A good example of a work that attempts to balance this tension between author control and user control is Façade (Procedural Arts LLC, 2005). Façade is an interactive drama which models the experience of the main character (the user) visiting a couple, Trip and Grace, for dinner. During the course of the evening, the main character is drawn into the drama revolving around the breakdown of Trip and Grace’s marriage. In Façade, the player experiences the story through a first-person-perspective interface, looking through the eyes of the main character. The user makes choices by moving around a 3D space using the mouse, and talking with Trip and Grace by typing in dialogue through a natural-language interface. The underlying system interprets these speech-acts through a process of matching the utterances against the current state of the system and then determining the appropriate responses from the two characters. The choices the user makes, through these utterances, can alter the course of the story, leading to seven different possible endings. Façade focuses on providing the player with agency.
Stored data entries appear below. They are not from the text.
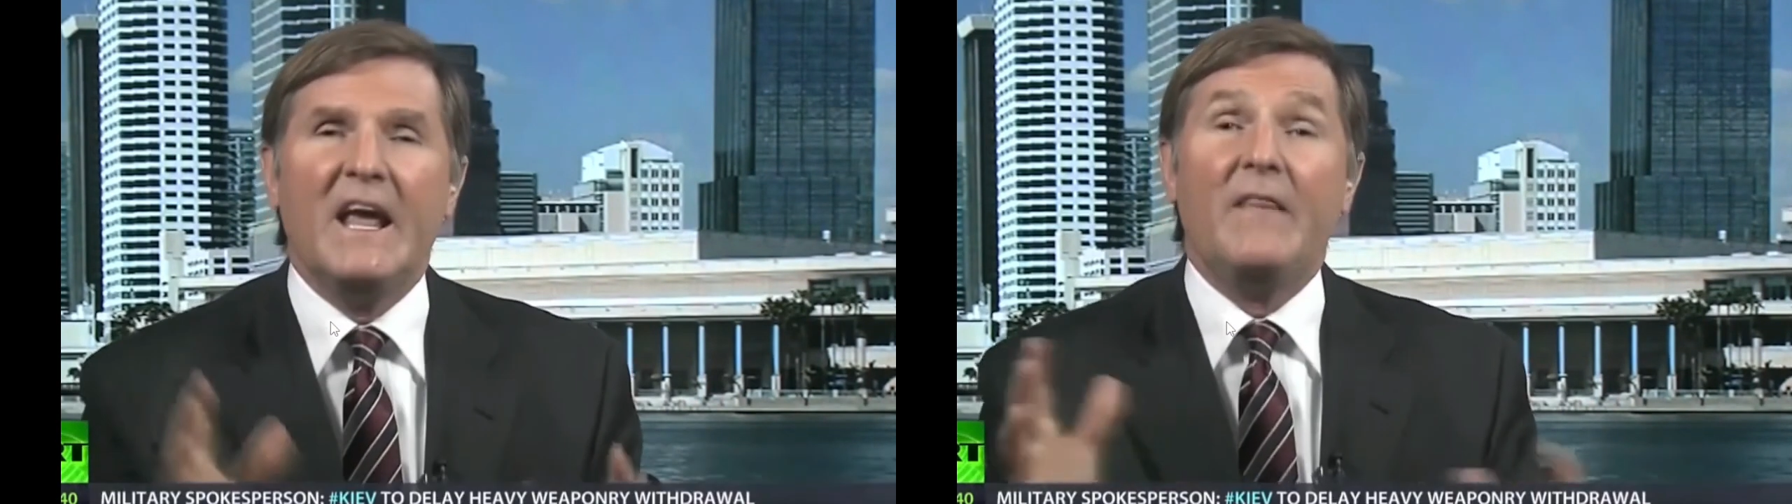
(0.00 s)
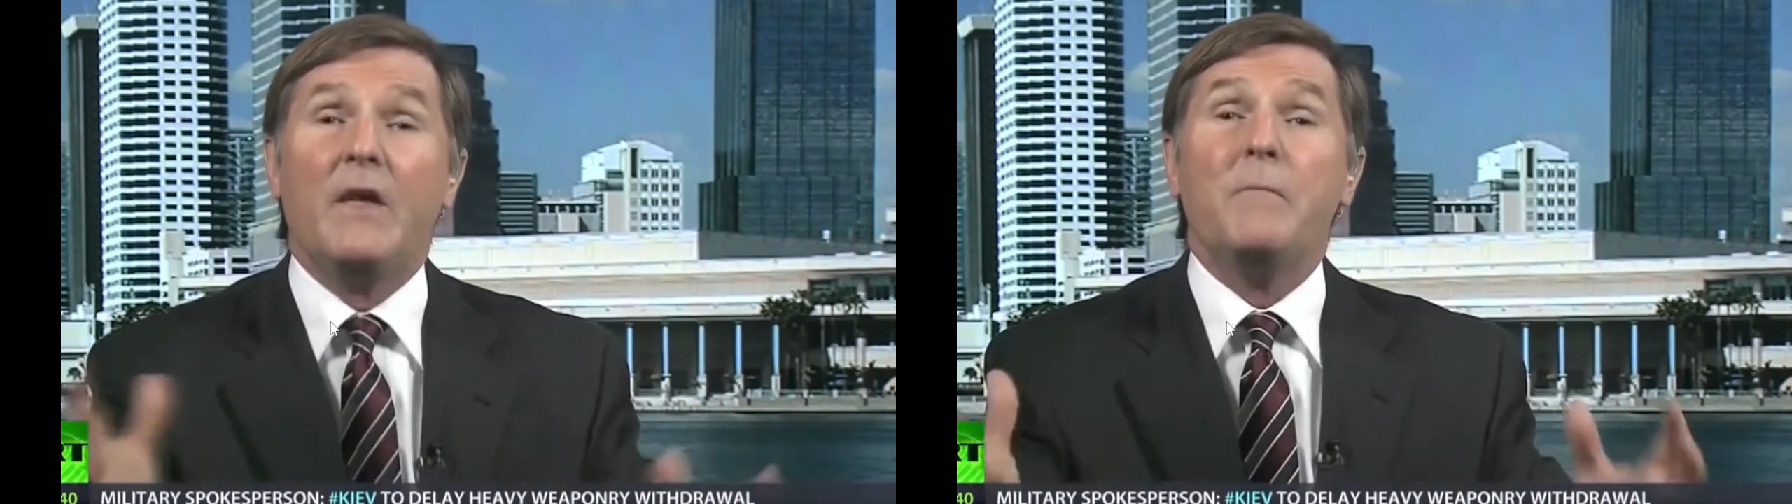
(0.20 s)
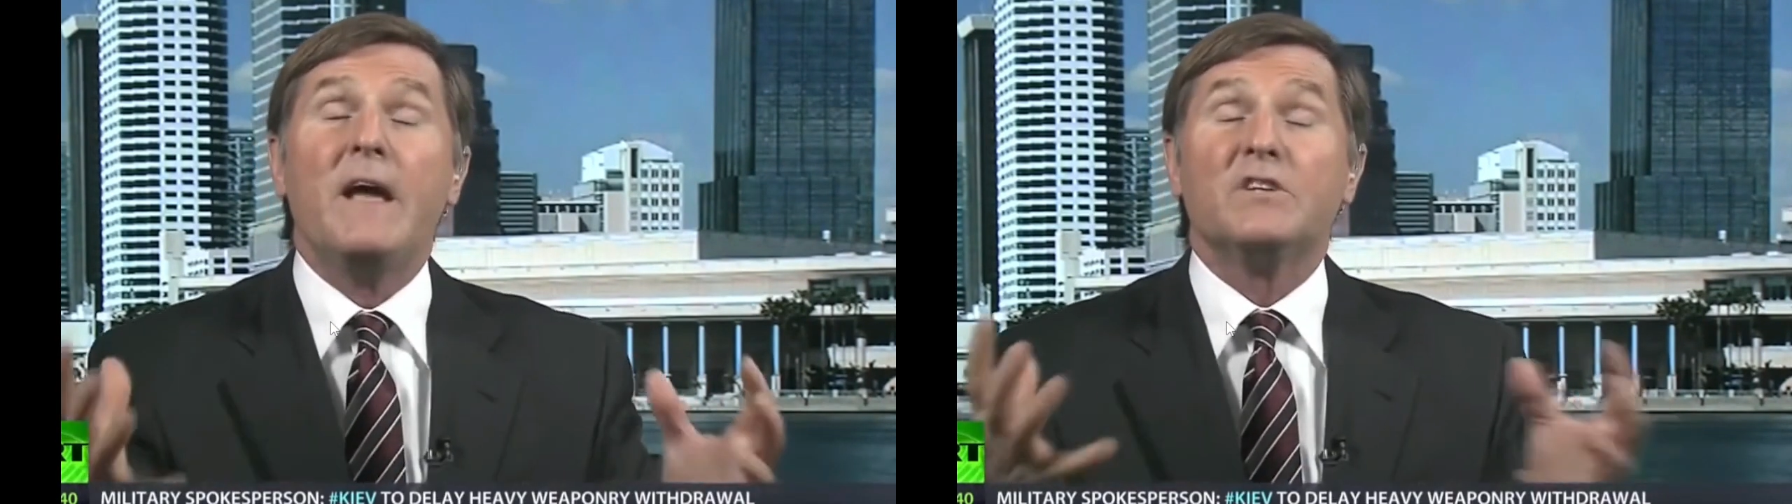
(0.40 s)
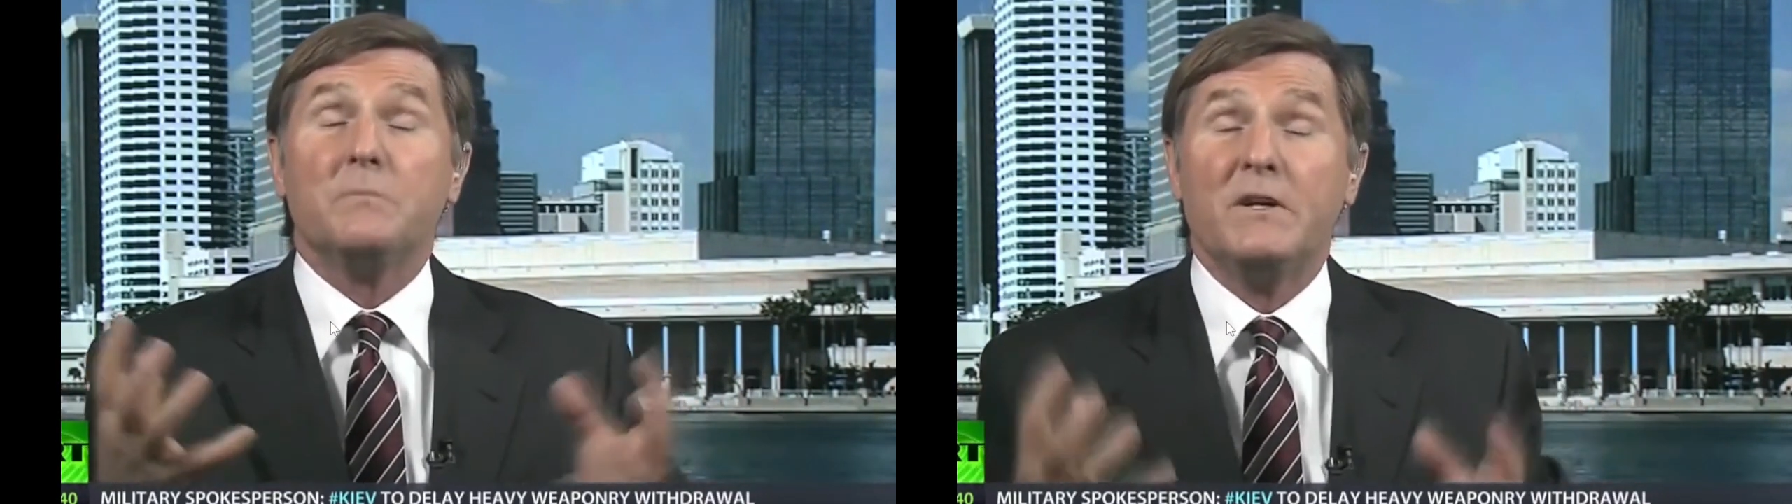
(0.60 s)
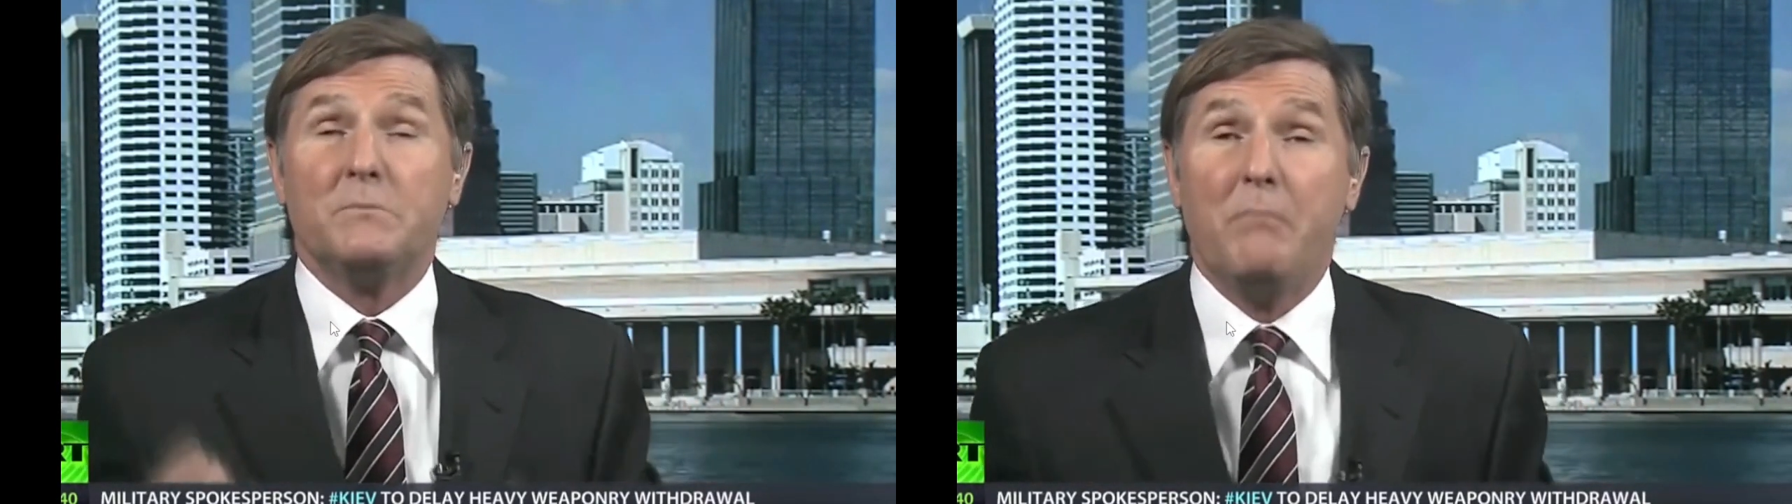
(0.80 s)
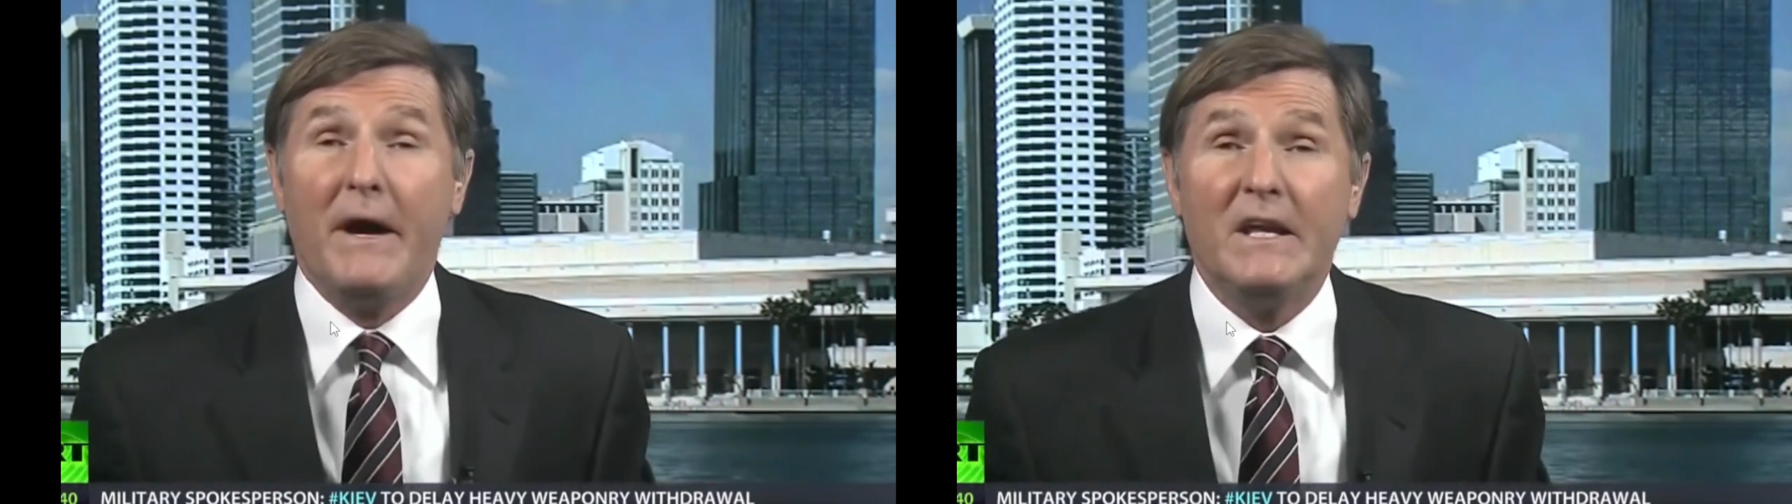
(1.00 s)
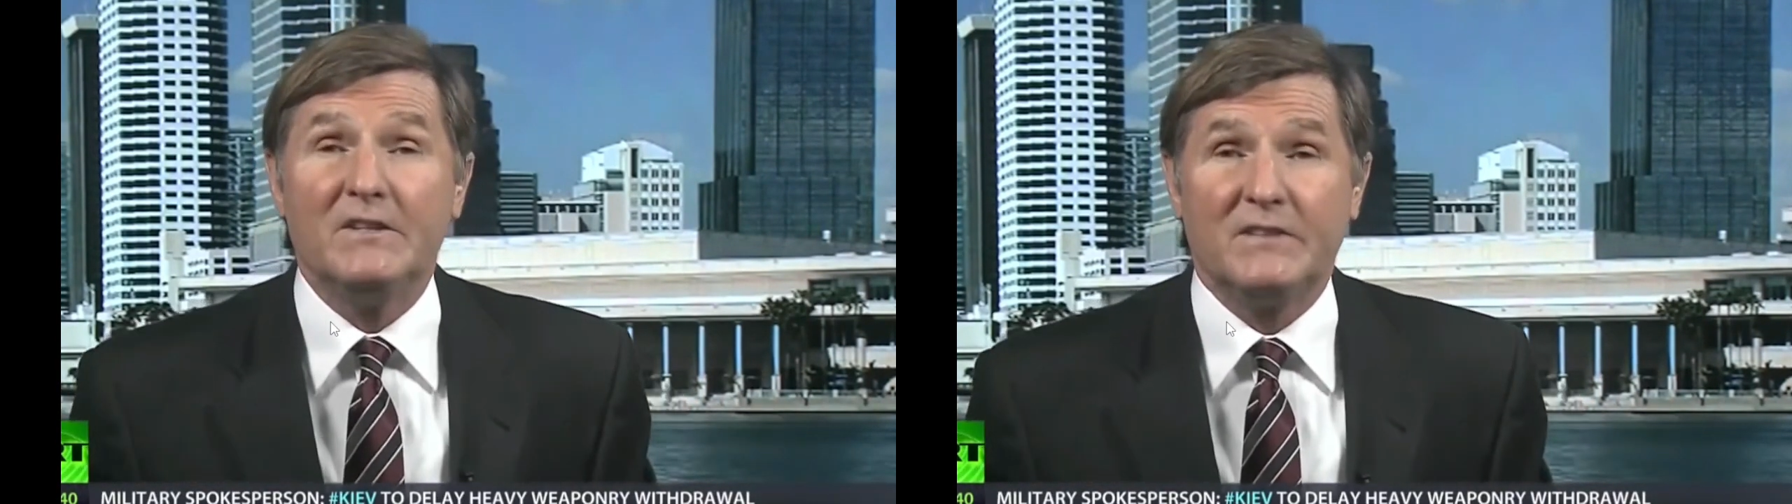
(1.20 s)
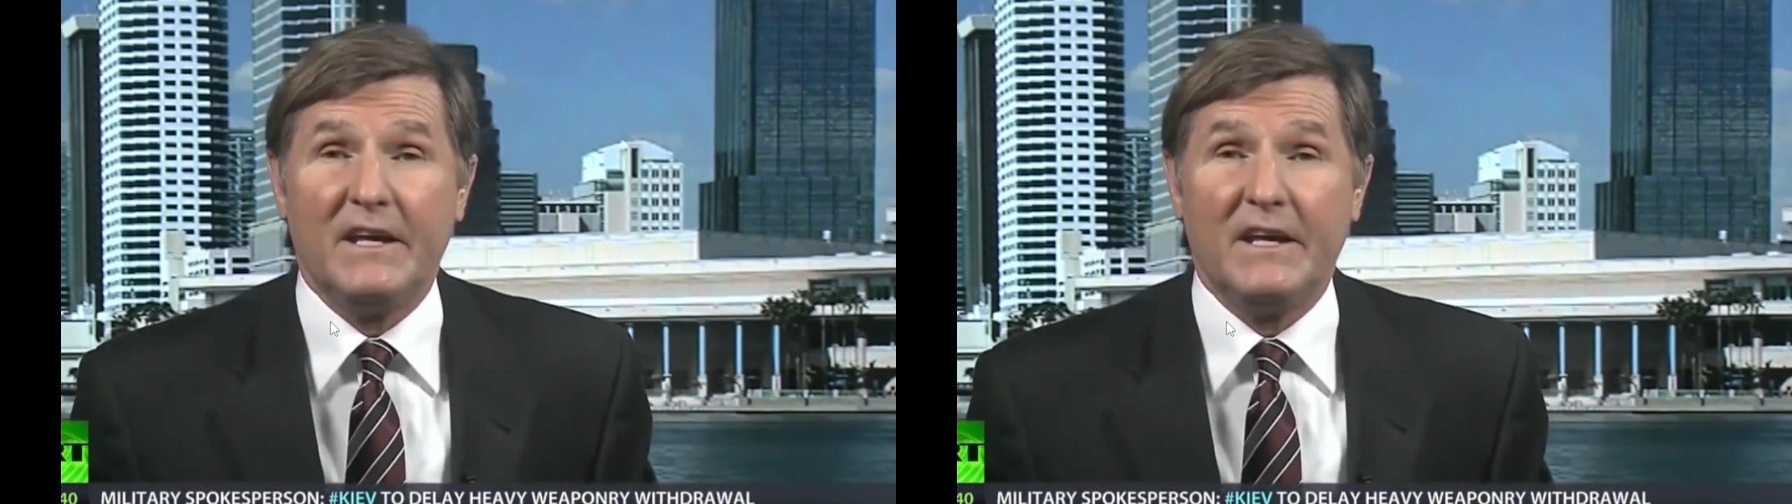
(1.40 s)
and they make as much money as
A term originally applied to interactive storytelling by Murray, agency is “the feeling of empowerment that comes from being able to take actions in the world whose effects relate to the player’s intention.” (Mateas 2004: 21) According to Mateas, agency is the primary component to be addressed in interactive storytelling. Façade embodies the notion of a balance between authorial intention, in the form of formal plot structure and material constraints, and user agency. The system works to balance the actions of the user, which often consist of attempts to disrupt the narrative, with the overall trajectory of the story (Mateas and Stern 2005: 6).

Narrative Production

How does an author go about creating a story? This is the process of narrative production. According to Talib, narrative production can be studied from a systems perspective, where the environment that gives rise to, or has the potentiality to give rise to, a narrative, is the focus of study:

The environment gives rise to a set of possible choices… [A]mong the choices are, whether to resort to narrative rather than other modes of dis­course, or possibly, to write one’s story rather than to tell it orally, etc.  The initial choices can be described as paradigmatic.  Once these choices have been made, the narrative producer tries to arrive at the tenta­tive or even sketchy overall plan of the story itself, which involves some kind of syntagmatic design.
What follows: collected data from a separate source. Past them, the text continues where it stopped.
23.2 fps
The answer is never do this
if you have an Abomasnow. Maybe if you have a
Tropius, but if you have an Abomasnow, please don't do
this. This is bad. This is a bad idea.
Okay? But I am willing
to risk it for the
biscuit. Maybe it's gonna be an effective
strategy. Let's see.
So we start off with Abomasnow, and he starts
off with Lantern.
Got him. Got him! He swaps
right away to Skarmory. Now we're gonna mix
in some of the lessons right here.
During the act of telling or writing, the narrative producer can be described as engaged in choosing a series of paradigmatic and syntagmatic options, as each set of vertical options is chosen with the overall horizontal narrative ‘structure’ in mind.  The points in the story where further paradigmatic options are made can be des­cribed as reference points where the storyteller or writer may return to when revising or re-planning his or her story: these may also be points that allow the narrative pro­du­cer to back­track when necessary. (Talib 2007: http://courses.nus.edu.sg/course/ellibst/NarrativeTheory/chapt10.htm)

When writing a story, this planning and re-planning involves imagining and then piecing together elements of the narrative, such as character, scenarios, and events (the story); and deciding on which events to explicitly show, and the order of presentation of the events (the discourse). When developing an interactive media work, the analogous process may involve deciding on the rules which will define and constrain what the user can do, how the user’s actions are interpreted by the system, how the user can move around the system, and how these actions affect both the underlying story and its presentation.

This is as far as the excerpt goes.